+++ SUPPLIED RECORDS

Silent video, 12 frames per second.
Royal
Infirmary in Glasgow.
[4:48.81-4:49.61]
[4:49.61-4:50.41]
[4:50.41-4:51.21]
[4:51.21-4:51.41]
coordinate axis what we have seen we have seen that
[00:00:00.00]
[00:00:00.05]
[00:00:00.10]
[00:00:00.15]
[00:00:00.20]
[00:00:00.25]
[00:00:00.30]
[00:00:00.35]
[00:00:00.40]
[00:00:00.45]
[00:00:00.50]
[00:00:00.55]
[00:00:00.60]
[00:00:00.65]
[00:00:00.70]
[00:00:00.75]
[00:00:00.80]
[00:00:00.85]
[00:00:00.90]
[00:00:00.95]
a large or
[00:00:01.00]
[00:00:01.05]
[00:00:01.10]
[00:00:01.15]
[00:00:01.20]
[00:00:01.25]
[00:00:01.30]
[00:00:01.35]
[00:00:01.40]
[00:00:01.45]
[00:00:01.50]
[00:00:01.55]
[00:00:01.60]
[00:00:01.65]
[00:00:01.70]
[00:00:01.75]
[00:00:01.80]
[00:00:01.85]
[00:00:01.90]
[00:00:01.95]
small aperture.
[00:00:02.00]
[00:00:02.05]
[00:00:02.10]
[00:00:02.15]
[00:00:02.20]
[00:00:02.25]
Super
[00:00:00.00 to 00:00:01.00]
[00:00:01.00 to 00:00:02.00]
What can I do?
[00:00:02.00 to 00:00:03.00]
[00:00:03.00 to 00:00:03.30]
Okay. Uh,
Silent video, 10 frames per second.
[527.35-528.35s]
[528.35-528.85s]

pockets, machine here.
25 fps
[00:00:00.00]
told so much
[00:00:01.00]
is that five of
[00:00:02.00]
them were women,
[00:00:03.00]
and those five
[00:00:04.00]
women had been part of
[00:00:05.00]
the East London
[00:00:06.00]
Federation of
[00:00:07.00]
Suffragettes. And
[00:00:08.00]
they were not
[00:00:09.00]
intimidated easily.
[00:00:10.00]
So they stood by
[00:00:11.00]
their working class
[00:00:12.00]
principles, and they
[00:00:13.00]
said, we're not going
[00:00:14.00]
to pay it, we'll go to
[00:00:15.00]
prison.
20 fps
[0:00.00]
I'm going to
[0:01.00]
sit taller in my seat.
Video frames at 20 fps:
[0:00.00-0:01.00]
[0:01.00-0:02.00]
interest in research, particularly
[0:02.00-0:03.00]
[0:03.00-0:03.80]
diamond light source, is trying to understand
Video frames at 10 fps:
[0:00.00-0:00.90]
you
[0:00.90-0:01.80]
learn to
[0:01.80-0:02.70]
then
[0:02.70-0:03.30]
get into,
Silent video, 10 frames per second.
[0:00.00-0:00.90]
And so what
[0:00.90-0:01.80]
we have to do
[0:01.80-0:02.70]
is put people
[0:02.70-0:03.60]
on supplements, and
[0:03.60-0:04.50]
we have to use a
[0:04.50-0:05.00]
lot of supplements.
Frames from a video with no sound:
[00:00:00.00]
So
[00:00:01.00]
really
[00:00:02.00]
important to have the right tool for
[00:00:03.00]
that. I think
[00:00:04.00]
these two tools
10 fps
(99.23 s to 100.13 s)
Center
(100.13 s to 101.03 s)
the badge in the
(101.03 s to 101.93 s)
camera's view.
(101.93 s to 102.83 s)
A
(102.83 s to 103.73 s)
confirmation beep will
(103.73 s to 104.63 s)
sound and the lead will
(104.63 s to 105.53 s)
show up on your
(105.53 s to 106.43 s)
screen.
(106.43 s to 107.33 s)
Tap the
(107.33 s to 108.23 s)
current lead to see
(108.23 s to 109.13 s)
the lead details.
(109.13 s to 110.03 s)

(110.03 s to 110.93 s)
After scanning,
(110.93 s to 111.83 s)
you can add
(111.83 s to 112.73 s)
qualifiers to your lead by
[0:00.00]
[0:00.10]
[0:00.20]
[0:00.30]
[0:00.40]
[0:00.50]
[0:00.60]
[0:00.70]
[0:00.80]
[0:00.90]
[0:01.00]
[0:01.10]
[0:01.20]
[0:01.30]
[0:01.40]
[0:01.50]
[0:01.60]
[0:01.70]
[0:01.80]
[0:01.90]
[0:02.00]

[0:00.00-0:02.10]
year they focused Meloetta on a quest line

++++++

From the top of the material above, please transcribe each line exactly. Include the line with "[00:00:00.15]" and end there.

Silent video, 12 frames per second.
Royal
Infirmary in Glasgow.
[4:48.81-4:49.61]
[4:49.61-4:50.41]
[4:50.41-4:51.21]
[4:51.21-4:51.41]
coordinate axis what we have seen we have seen that
[00:00:00.00]
[00:00:00.05]
[00:00:00.10]
[00:00:00.15]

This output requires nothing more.